Extracted records
== Segment start ==

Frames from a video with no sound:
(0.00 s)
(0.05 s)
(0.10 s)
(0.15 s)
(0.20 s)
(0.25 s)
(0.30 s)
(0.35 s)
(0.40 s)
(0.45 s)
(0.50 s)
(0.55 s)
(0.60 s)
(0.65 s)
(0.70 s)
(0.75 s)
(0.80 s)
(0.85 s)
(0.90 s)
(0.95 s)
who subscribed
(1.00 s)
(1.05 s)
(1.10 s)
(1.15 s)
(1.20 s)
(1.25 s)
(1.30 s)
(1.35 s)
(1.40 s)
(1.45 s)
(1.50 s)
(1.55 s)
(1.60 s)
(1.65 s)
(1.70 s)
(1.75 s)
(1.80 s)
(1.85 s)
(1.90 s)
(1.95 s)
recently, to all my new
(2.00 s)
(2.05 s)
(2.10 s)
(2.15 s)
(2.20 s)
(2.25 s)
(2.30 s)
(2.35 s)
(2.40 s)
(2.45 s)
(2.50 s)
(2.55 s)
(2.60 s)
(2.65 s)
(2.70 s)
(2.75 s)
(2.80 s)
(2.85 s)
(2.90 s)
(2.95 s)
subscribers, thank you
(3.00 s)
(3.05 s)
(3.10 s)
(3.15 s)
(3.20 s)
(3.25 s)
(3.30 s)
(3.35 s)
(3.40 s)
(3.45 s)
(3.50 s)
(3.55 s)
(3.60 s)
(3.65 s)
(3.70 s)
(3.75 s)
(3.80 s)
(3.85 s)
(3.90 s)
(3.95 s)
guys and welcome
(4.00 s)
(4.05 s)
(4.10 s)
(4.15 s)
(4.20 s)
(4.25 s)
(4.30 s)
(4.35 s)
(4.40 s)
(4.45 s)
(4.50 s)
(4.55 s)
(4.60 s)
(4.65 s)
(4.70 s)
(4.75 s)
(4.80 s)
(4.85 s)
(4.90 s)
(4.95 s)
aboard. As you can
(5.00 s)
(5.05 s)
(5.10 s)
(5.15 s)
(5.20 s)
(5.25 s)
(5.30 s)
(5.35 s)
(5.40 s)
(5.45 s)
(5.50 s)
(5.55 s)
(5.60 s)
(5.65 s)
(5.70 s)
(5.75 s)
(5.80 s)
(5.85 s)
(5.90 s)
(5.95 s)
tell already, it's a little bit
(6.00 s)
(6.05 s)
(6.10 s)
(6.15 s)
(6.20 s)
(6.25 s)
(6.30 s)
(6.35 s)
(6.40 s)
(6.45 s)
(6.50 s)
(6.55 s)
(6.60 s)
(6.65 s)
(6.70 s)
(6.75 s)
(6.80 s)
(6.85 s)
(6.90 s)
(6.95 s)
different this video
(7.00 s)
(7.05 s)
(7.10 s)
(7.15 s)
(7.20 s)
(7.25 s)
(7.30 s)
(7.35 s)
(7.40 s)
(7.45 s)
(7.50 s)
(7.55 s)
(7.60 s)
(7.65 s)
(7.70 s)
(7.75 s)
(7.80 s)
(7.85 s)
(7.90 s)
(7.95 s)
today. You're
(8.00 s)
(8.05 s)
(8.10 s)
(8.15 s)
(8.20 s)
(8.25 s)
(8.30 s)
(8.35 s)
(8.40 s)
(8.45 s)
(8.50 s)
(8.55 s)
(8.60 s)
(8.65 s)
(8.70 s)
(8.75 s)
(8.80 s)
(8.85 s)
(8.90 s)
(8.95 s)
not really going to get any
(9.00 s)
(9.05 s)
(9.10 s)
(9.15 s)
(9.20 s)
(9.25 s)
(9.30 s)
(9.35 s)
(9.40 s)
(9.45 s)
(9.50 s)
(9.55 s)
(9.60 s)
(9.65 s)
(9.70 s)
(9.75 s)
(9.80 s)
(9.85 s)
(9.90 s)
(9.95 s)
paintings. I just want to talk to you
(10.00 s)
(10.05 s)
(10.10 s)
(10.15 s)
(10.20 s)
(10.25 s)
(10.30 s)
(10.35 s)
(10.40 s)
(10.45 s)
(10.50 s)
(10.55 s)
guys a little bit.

== Segment end ==

Above are the records; copy all of them exactly.

Frames from a video with no sound:
(0.00 s)
(0.05 s)
(0.10 s)
(0.15 s)
(0.20 s)
(0.25 s)
(0.30 s)
(0.35 s)
(0.40 s)
(0.45 s)
(0.50 s)
(0.55 s)
(0.60 s)
(0.65 s)
(0.70 s)
(0.75 s)
(0.80 s)
(0.85 s)
(0.90 s)
(0.95 s)
who subscribed
(1.00 s)
(1.05 s)
(1.10 s)
(1.15 s)
(1.20 s)
(1.25 s)
(1.30 s)
(1.35 s)
(1.40 s)
(1.45 s)
(1.50 s)
(1.55 s)
(1.60 s)
(1.65 s)
(1.70 s)
(1.75 s)
(1.80 s)
(1.85 s)
(1.90 s)
(1.95 s)
recently, to all my new
(2.00 s)
(2.05 s)
(2.10 s)
(2.15 s)
(2.20 s)
(2.25 s)
(2.30 s)
(2.35 s)
(2.40 s)
(2.45 s)
(2.50 s)
(2.55 s)
(2.60 s)
(2.65 s)
(2.70 s)
(2.75 s)
(2.80 s)
(2.85 s)
(2.90 s)
(2.95 s)
subscribers, thank you
(3.00 s)
(3.05 s)
(3.10 s)
(3.15 s)
(3.20 s)
(3.25 s)
(3.30 s)
(3.35 s)
(3.40 s)
(3.45 s)
(3.50 s)
(3.55 s)
(3.60 s)
(3.65 s)
(3.70 s)
(3.75 s)
(3.80 s)
(3.85 s)
(3.90 s)
(3.95 s)
guys and welcome
(4.00 s)
(4.05 s)
(4.10 s)
(4.15 s)
(4.20 s)
(4.25 s)
(4.30 s)
(4.35 s)
(4.40 s)
(4.45 s)
(4.50 s)
(4.55 s)
(4.60 s)
(4.65 s)
(4.70 s)
(4.75 s)
(4.80 s)
(4.85 s)
(4.90 s)
(4.95 s)
aboard. As you can
(5.00 s)
(5.05 s)
(5.10 s)
(5.15 s)
(5.20 s)
(5.25 s)
(5.30 s)
(5.35 s)
(5.40 s)
(5.45 s)
(5.50 s)
(5.55 s)
(5.60 s)
(5.65 s)
(5.70 s)
(5.75 s)
(5.80 s)
(5.85 s)
(5.90 s)
(5.95 s)
tell already, it's a little bit
(6.00 s)
(6.05 s)
(6.10 s)
(6.15 s)
(6.20 s)
(6.25 s)
(6.30 s)
(6.35 s)
(6.40 s)
(6.45 s)
(6.50 s)
(6.55 s)
(6.60 s)
(6.65 s)
(6.70 s)
(6.75 s)
(6.80 s)
(6.85 s)
(6.90 s)
(6.95 s)
different this video
(7.00 s)
(7.05 s)
(7.10 s)
(7.15 s)
(7.20 s)
(7.25 s)
(7.30 s)
(7.35 s)
(7.40 s)
(7.45 s)
(7.50 s)
(7.55 s)
(7.60 s)
(7.65 s)
(7.70 s)
(7.75 s)
(7.80 s)
(7.85 s)
(7.90 s)
(7.95 s)
today. You're
(8.00 s)
(8.05 s)
(8.10 s)
(8.15 s)
(8.20 s)
(8.25 s)
(8.30 s)
(8.35 s)
(8.40 s)
(8.45 s)
(8.50 s)
(8.55 s)
(8.60 s)
(8.65 s)
(8.70 s)
(8.75 s)
(8.80 s)
(8.85 s)
(8.90 s)
(8.95 s)
not really going to get any
(9.00 s)
(9.05 s)
(9.10 s)
(9.15 s)
(9.20 s)
(9.25 s)
(9.30 s)
(9.35 s)
(9.40 s)
(9.45 s)
(9.50 s)
(9.55 s)
(9.60 s)
(9.65 s)
(9.70 s)
(9.75 s)
(9.80 s)
(9.85 s)
(9.90 s)
(9.95 s)
paintings. I just want to talk to you
(10.00 s)
(10.05 s)
(10.10 s)
(10.15 s)
(10.20 s)
(10.25 s)
(10.30 s)
(10.35 s)
(10.40 s)
(10.45 s)
(10.50 s)
(10.55 s)
guys a little bit.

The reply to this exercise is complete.